The recent run up in Iron Ore prices has taken a lot of people off guard. As usual, the reasons for this move are complicated and has involved many factors. The essential driver back in December was a technical correction brought on by traders who saw the price as over sold. As with most commodities which had run out of short sellers, when the price improved there followed a stampede of short covering. This created a knock on effect causing Chinese purchasers of physical Ore to buy up stocks fearing the price would rise. Restocking after the Chinese New Year holiday was a major reason. A self fulfilling prophecy ensued which having been fueled by other factors (further on) has culminated in the recent price spike.
Resource Companies Fly
This news and the pre-emptive rumors caused companies such as RIO (NYSE:RIO), BHP (NYSE:BHP), Vale (NYSE:VALE) and the steel sector ETF (NYSEARCA:SLX) to rise rapidly. There may be a correction within the next few days, which in my opinion would enable a buying opportunity for those who missed the rumors.
'Zombie' Companies To Close
News that chinese steel plants and mines are to be closed due to them being uncompetitive in the worlds markets didn't really come of too much of a shock. The Chinese steel companies which were mainly state owned enterprises were known to be very inefficient, but during the days of booming infrastructure projects, the difficulties were ignored. As the work tailed off, these plants were left with a tremendous amount of production that could not be utilized internally, so an export drive was initiated and they began dumping the cheap product on the world. The Chinese government has now changed it's stance with this regard thus deciding to close down this over production. This will lead to millions of job losses, with an announcement that 1.8 million will go initially. Over the next five years the government will spend $15.25 billion every year in order to cut 90mt of capacity.
Private Steel plant owners seizing on this opportunity have been stockpiling inventory in anticipation of more demand. This has caused steel prices to increase, creating an expectation of this also leading to an increase in the raw material price.
Dong Shuangqiang, the sales director at Qianxin Trade, another steel dealer in Hebei, said many of his clients has started the "stocking" process.
"As people are expecting steel prices to go up further, they want to order products in advance," Dong said.
Chinese Hopes Undaunted
An announcement by Chinese Premier Li Keqiang, where he pledged a GDP growth target of between 6.5 and 7.0 percent this year has been a major factor in the rise. Analysts have looked at his figures and are of the opinion that it is quite possible he could follow through on his promise.
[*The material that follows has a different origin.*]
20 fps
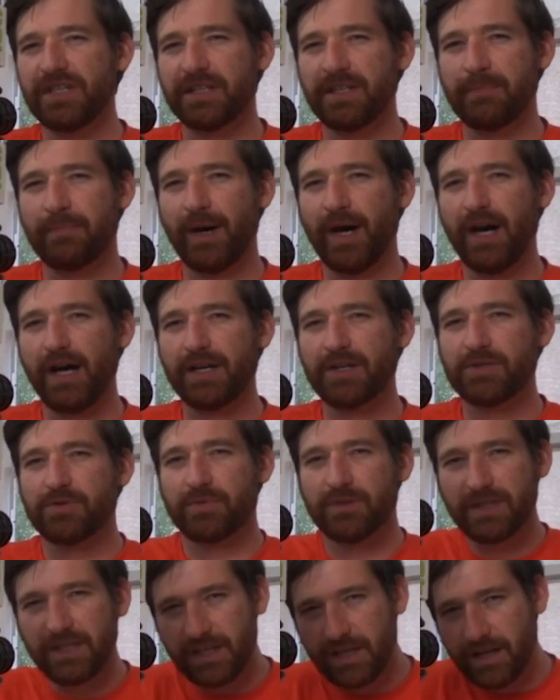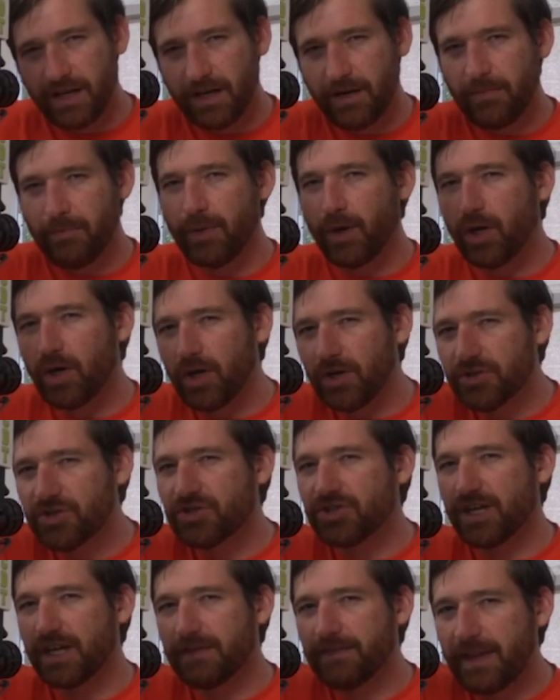in the box with the bald,
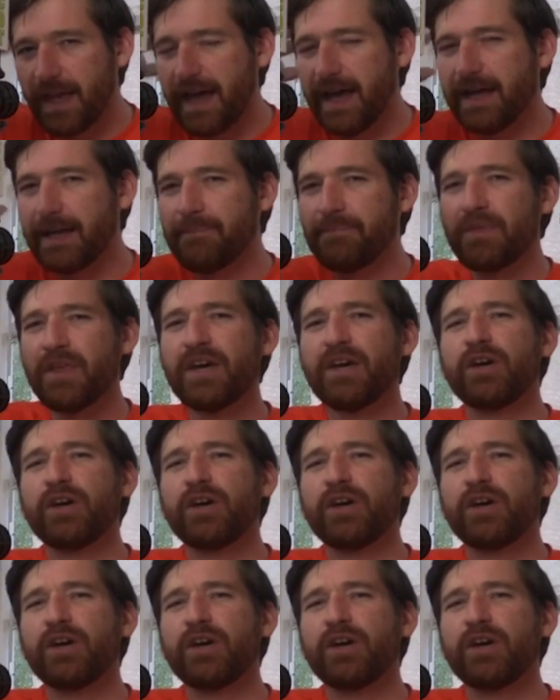shaved head,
"The growth targets are ambitious and efforts to meet them may detract from reform," said Louis Kuijs of Oxford Economics. "The caveat that [trimming overcapacity] will be done 'proactively yet prudently' confirms our expectations that the efforts will be relatively timid."
Is This Rise Sustainable?
Well, looking at the Iron Ore market with realism, then the immediate answer is no way. We still have an over supply issue, coupled with weak demand. This rise has been fueled by traders and purchase managers anticipating future events. The expectation is way above a feasible reality in this environment. Therefore, we have to assume that we will see a continuation of the downtrend at some point. However, there are hopes and ambitions in the minds of Chinese officials which could become a reality. If this is the case, and as far as traders believe they will then prices will hold up, and may even rise further.
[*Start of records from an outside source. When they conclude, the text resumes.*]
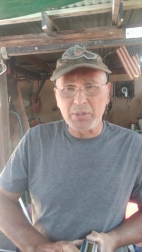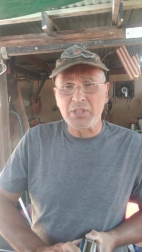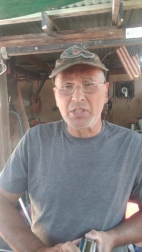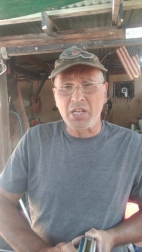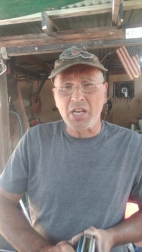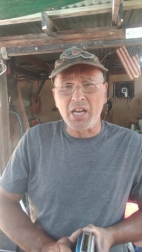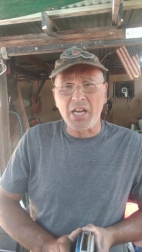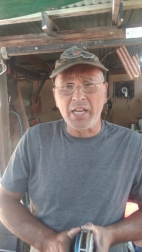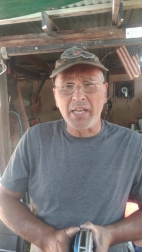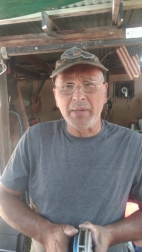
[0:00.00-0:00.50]
a
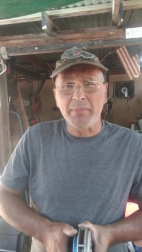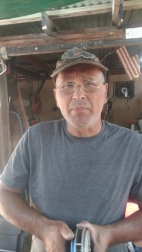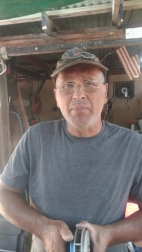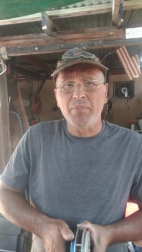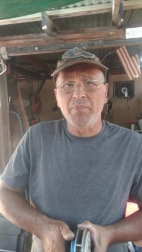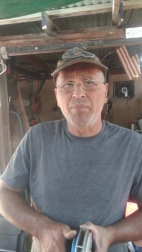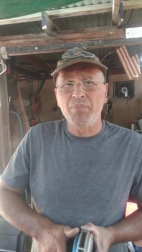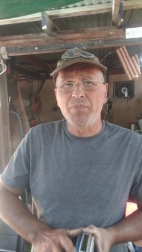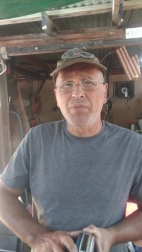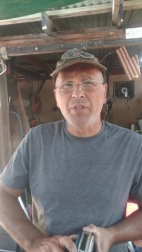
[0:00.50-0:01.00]
time
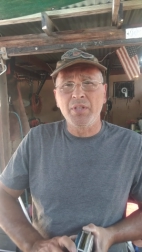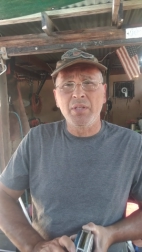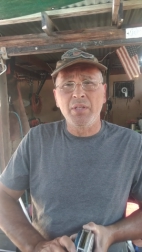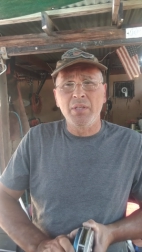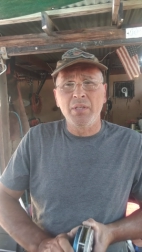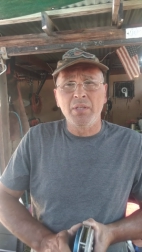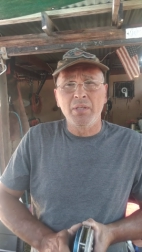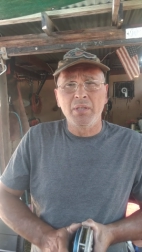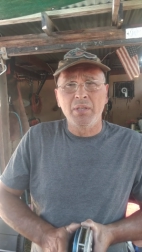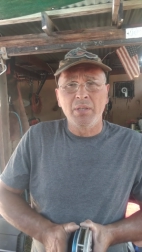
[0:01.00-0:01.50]

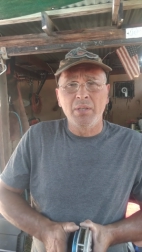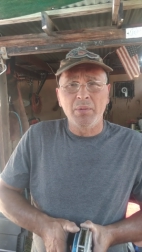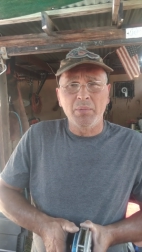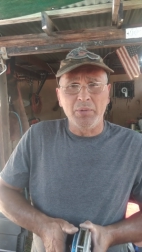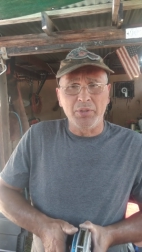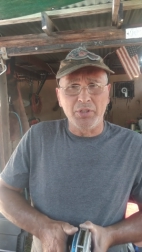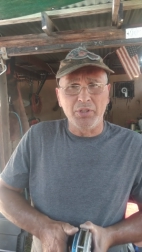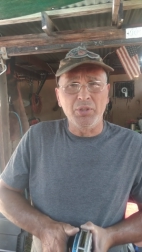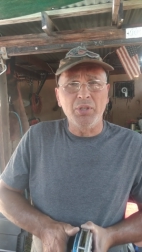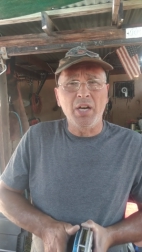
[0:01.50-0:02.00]

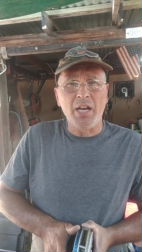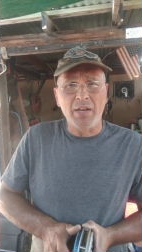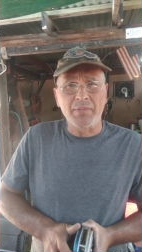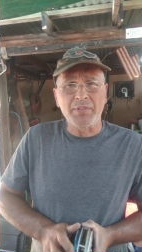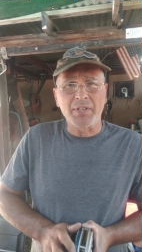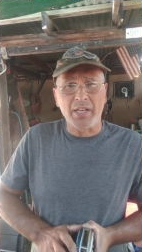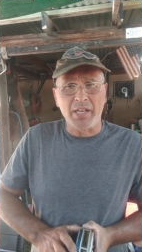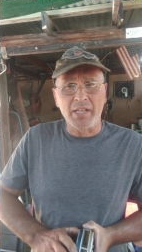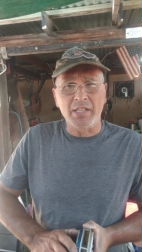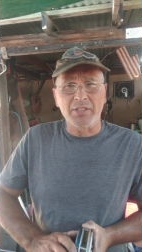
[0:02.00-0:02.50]
when you'll have
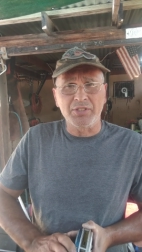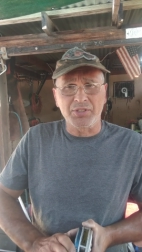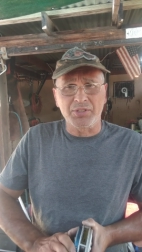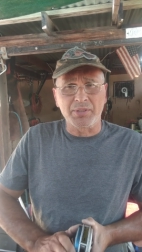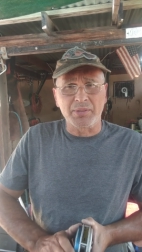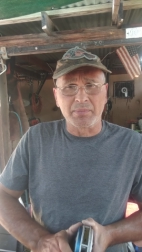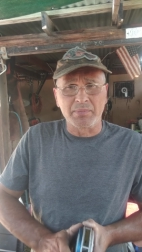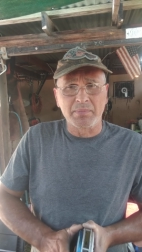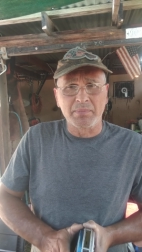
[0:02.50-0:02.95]
to answer.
The following chart shows that imports of Iron Ore to China are on the increase. This is a direct result of hammered down costs by the major iron ore producers along with a little help from the decline in shipping fees. This increase in imports is at the expense of Chinese production.
The next two graphs break down the supply/demand picture showing that imports are increasing (in favor of Australia) with the purchase cost of Iron Ore decreasing.
I can see this market continuing in a bullish fashion, albeit with a few hiccups along the way - for the immediate future at least.
I gathered some very useful information from a report made for the Australian government by Westpack.
Disclosure: I/we have no positions in any stocks mentioned, and no plans to initiate any positions within the next 72 hours.
I wrote this article myself, and it expresses my own opinions. I am not receiving compensation for it (other than from Seeking Alpha). I have no business relationship with any company whose stock is mentioned in this article.